Anomad has found his settlement in the wide open and fertile plains of literature.
Sonam Tsering, a laureate of this year's Lu Xun Literature Prize, one of the country's most prestigious awards, shared his first encounter with literature in Beijing on Sunday.
The 37-year-old recalled his time herding hundreds of sheep on the pasture, reading and writing while surrounded by nature's majesty, before taking them back to the fold.
He was born to a nomadic Mongolian family in Haibei Tibetan autonomous prefecture, Northwest China's Qinghai province.
After dropping out of school at the age of 12, he used to doze to kill time as a shepherd until he found a kung fu novel — tattered and missing its front and back covers — at his uncle's home.
It changed his life. Years later, he brought the draft of his first novel to town on a motorcycle. Fearful of being mocked, he dropped the draft in a mailbox right across the copy desk of a local literary magazine as he was too shy to hand it over in person, and went back.
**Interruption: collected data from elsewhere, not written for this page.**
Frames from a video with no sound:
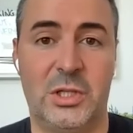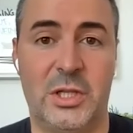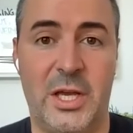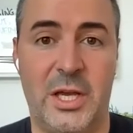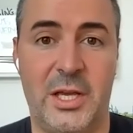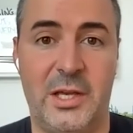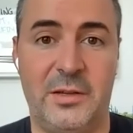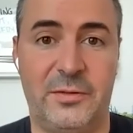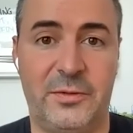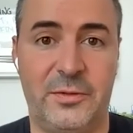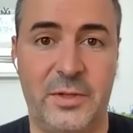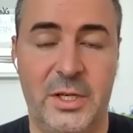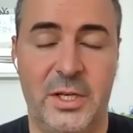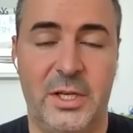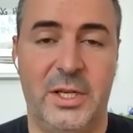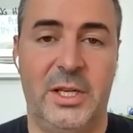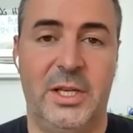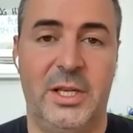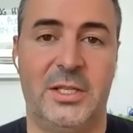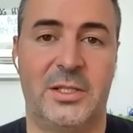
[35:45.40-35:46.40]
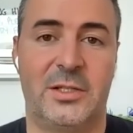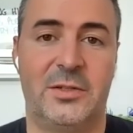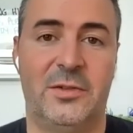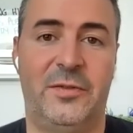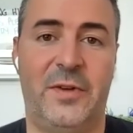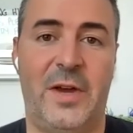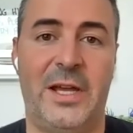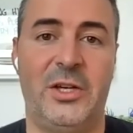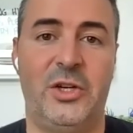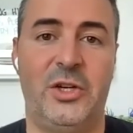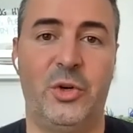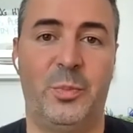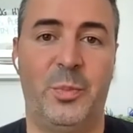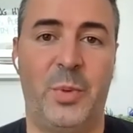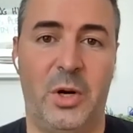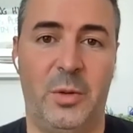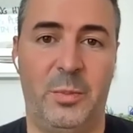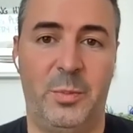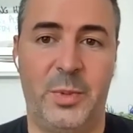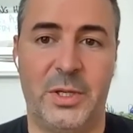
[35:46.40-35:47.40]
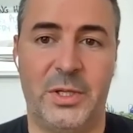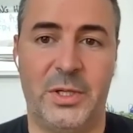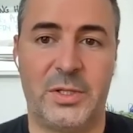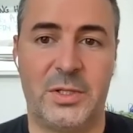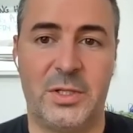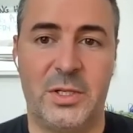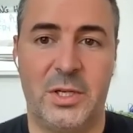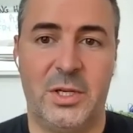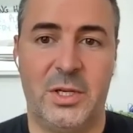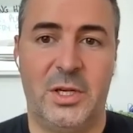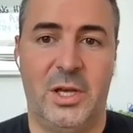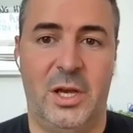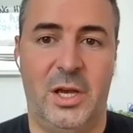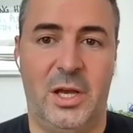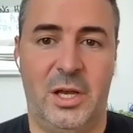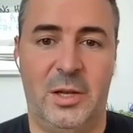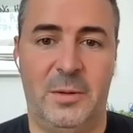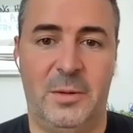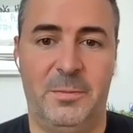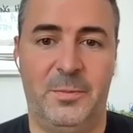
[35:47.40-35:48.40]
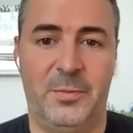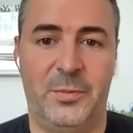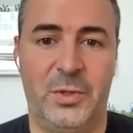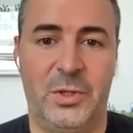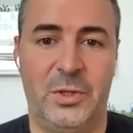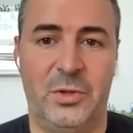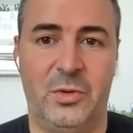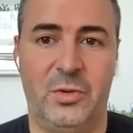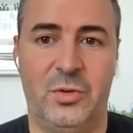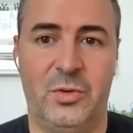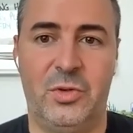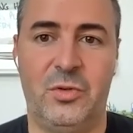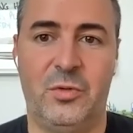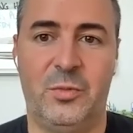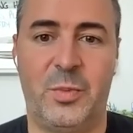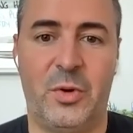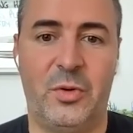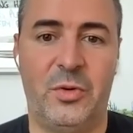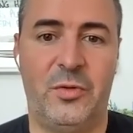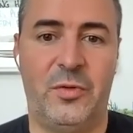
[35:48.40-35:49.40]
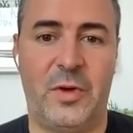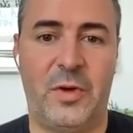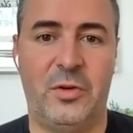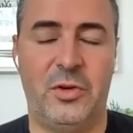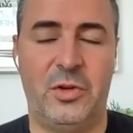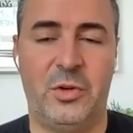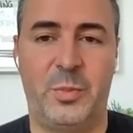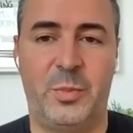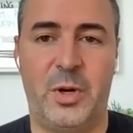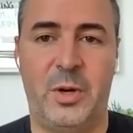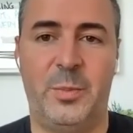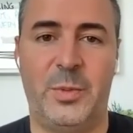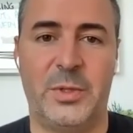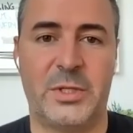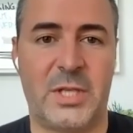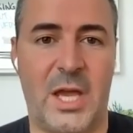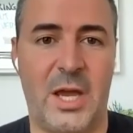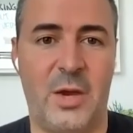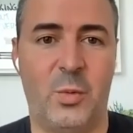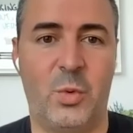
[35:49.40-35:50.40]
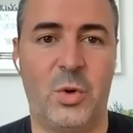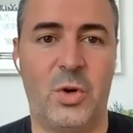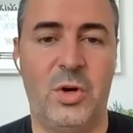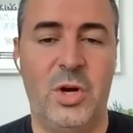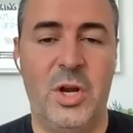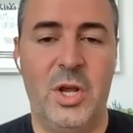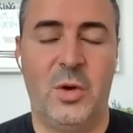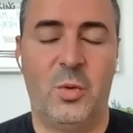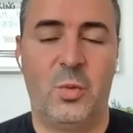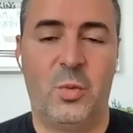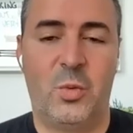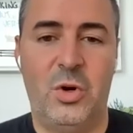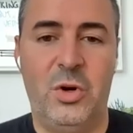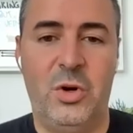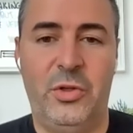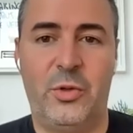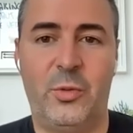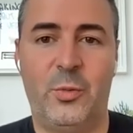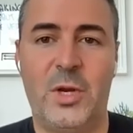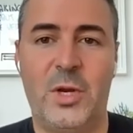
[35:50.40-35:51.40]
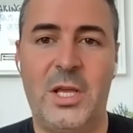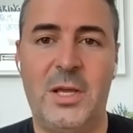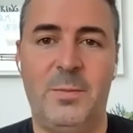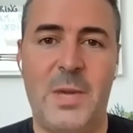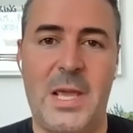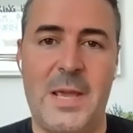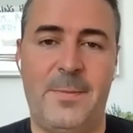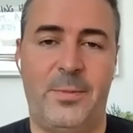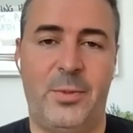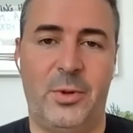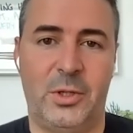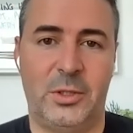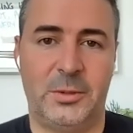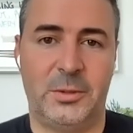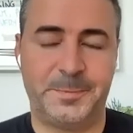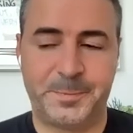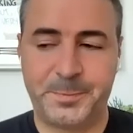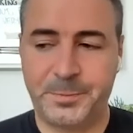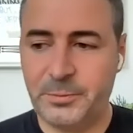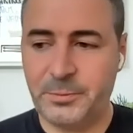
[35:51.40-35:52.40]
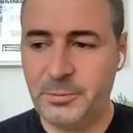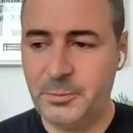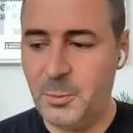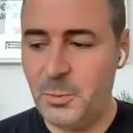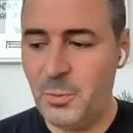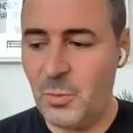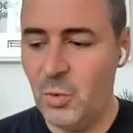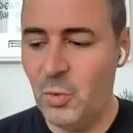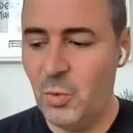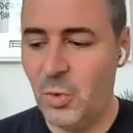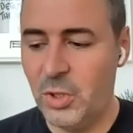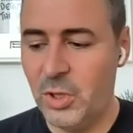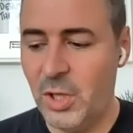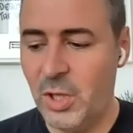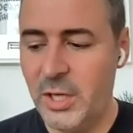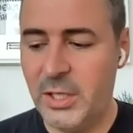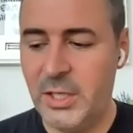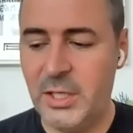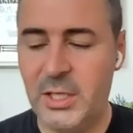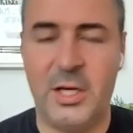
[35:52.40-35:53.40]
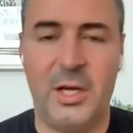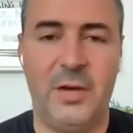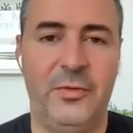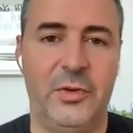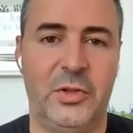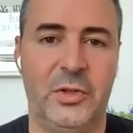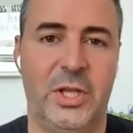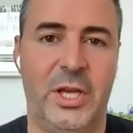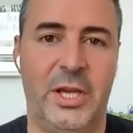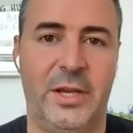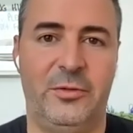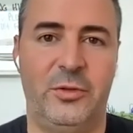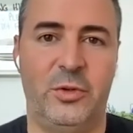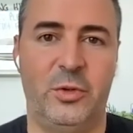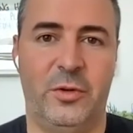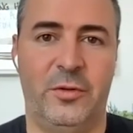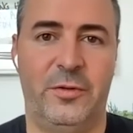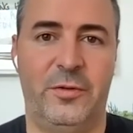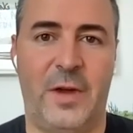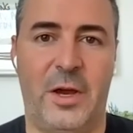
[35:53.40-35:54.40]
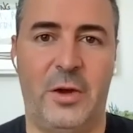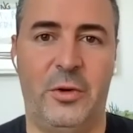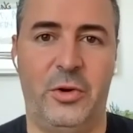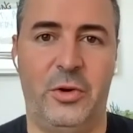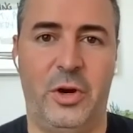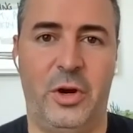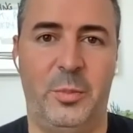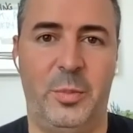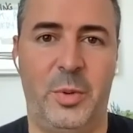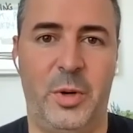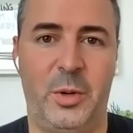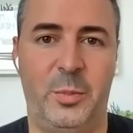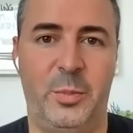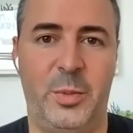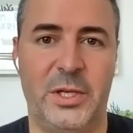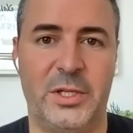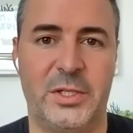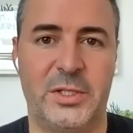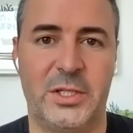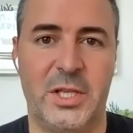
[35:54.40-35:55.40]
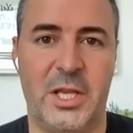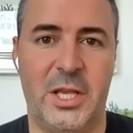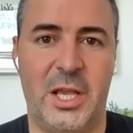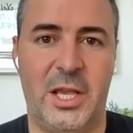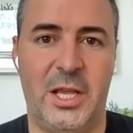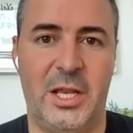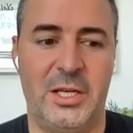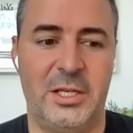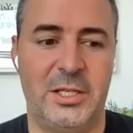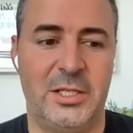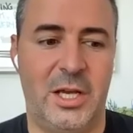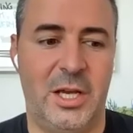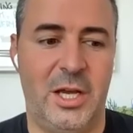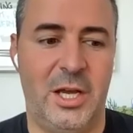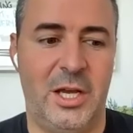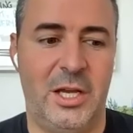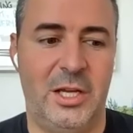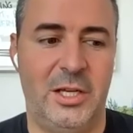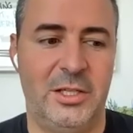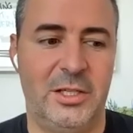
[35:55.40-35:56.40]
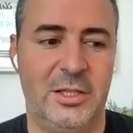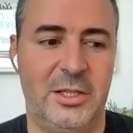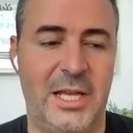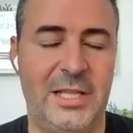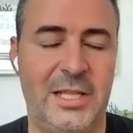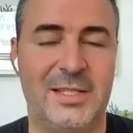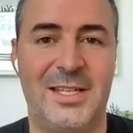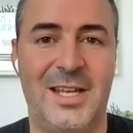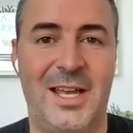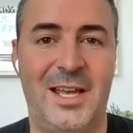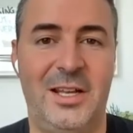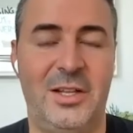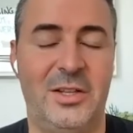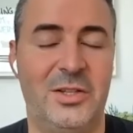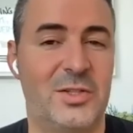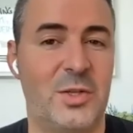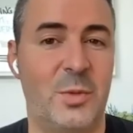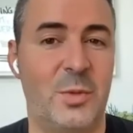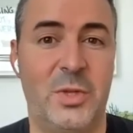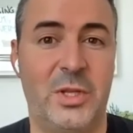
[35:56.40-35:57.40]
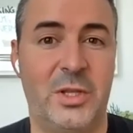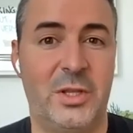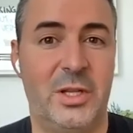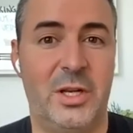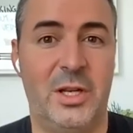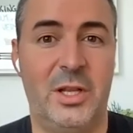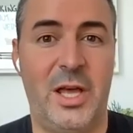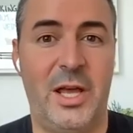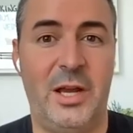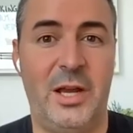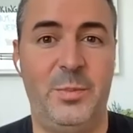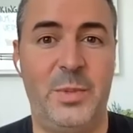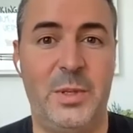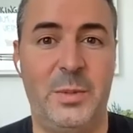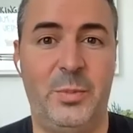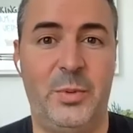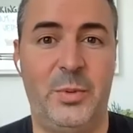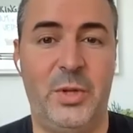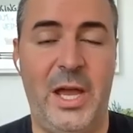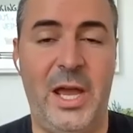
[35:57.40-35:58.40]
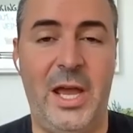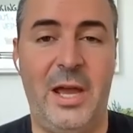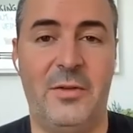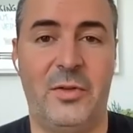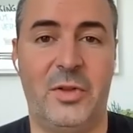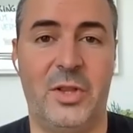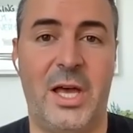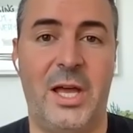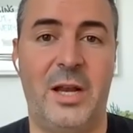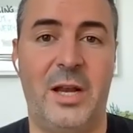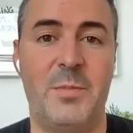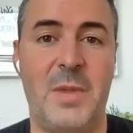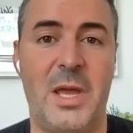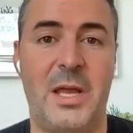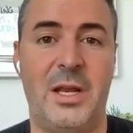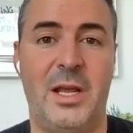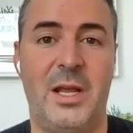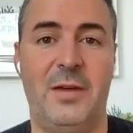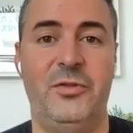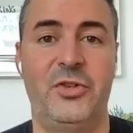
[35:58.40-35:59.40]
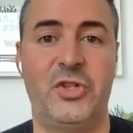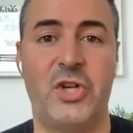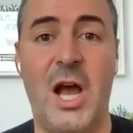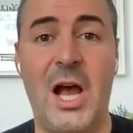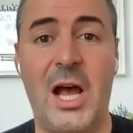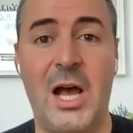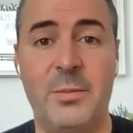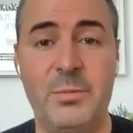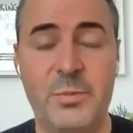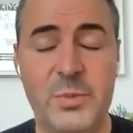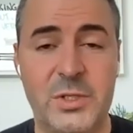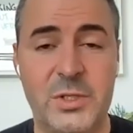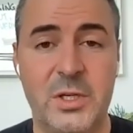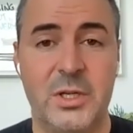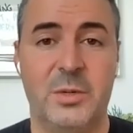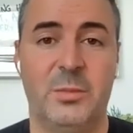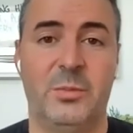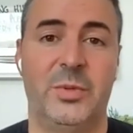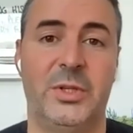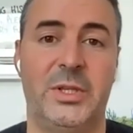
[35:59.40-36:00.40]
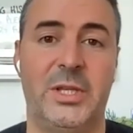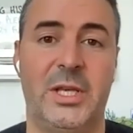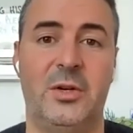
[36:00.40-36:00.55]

in life is to find your purpose. Um, you know, you've both found your purpose. I we're we're three people who are lucky enough in life to have found our purpose, and uh, that's not something that a lot of people have. A lot of men have jobs but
Impressed by the vividness of his work, Zhao Yuanwen, editor-in-chief of the magazine at the time, went to the pasture three times to find Sonam Tsering. All to no avail. It was as if the pasture was hiding the talented writer.
Half a month later, the duo finally got to meet and discuss the work. Zhao helped the young man polish his novel and taught him the basics of writing until it got dark.
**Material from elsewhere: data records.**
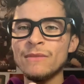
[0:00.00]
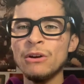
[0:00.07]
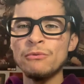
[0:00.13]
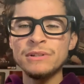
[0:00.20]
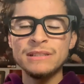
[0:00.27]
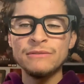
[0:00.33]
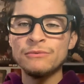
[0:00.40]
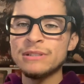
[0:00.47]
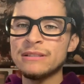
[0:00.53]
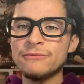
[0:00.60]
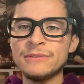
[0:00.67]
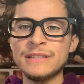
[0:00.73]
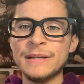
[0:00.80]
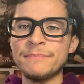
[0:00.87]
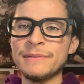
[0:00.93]
what's
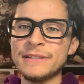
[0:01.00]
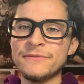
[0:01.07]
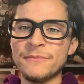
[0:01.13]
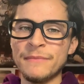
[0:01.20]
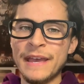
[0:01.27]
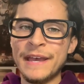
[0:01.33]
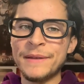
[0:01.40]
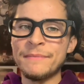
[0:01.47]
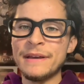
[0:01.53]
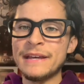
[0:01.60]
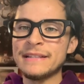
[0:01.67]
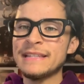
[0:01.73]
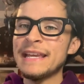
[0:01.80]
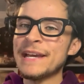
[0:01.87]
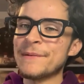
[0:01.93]
that place from
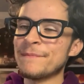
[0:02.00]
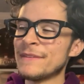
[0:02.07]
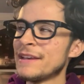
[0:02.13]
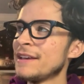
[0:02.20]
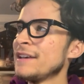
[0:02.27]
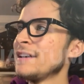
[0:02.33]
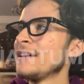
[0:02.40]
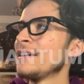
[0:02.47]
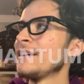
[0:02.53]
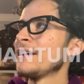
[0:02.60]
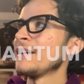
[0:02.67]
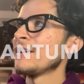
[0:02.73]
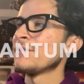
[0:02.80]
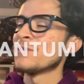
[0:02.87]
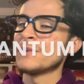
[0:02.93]
Ant-Man? Damn, I
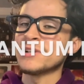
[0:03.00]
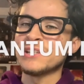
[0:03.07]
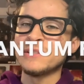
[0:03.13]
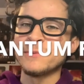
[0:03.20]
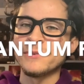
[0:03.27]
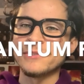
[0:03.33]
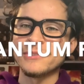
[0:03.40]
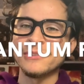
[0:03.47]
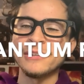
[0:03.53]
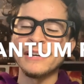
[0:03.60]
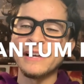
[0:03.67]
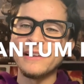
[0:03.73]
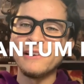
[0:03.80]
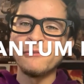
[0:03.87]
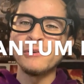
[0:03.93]
haven't watched these movies so long.
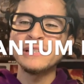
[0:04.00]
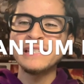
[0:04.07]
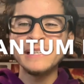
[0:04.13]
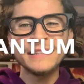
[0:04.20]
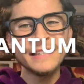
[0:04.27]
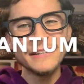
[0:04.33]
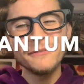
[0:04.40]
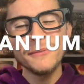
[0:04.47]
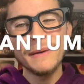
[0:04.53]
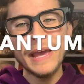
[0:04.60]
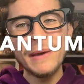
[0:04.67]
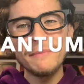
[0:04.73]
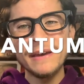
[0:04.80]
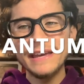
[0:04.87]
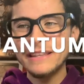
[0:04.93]
What's that thing from
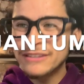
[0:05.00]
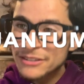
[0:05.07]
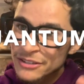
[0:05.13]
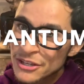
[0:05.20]
Ant-Man?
The novel was published in April 2006. The young man was obviously thrilled that his writing would reach readers. This sense of excitement about writing remains evident today.
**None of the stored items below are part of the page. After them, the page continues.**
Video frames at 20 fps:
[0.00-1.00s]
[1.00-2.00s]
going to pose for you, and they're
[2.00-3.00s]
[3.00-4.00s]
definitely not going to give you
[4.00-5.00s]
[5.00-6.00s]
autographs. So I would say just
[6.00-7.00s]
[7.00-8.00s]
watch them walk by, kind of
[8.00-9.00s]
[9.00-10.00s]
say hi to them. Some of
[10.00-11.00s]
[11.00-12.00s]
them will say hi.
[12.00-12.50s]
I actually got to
Sonam Tsering expressed his gratitude for Zhao, his literary mentor, during the award ceremony on Sunday. He won the prize for the novella On the Wasteland, a story of six herders going into the mountains to kill rats and protect the pasture. It highlights the influence that modern development has on nomads.
"The novella has always been a distinct and powerful section of the Chinese literary landscape, where a number of classic works, with a national consciousness and realistic spirit, have emerged.
"The harvest of novella works has the echoes of human destiny," Sonam Tsering says of works by modern writers like Lu Xun and Shen Congwen that have led him to embrace the image of the time and the subtleness of life.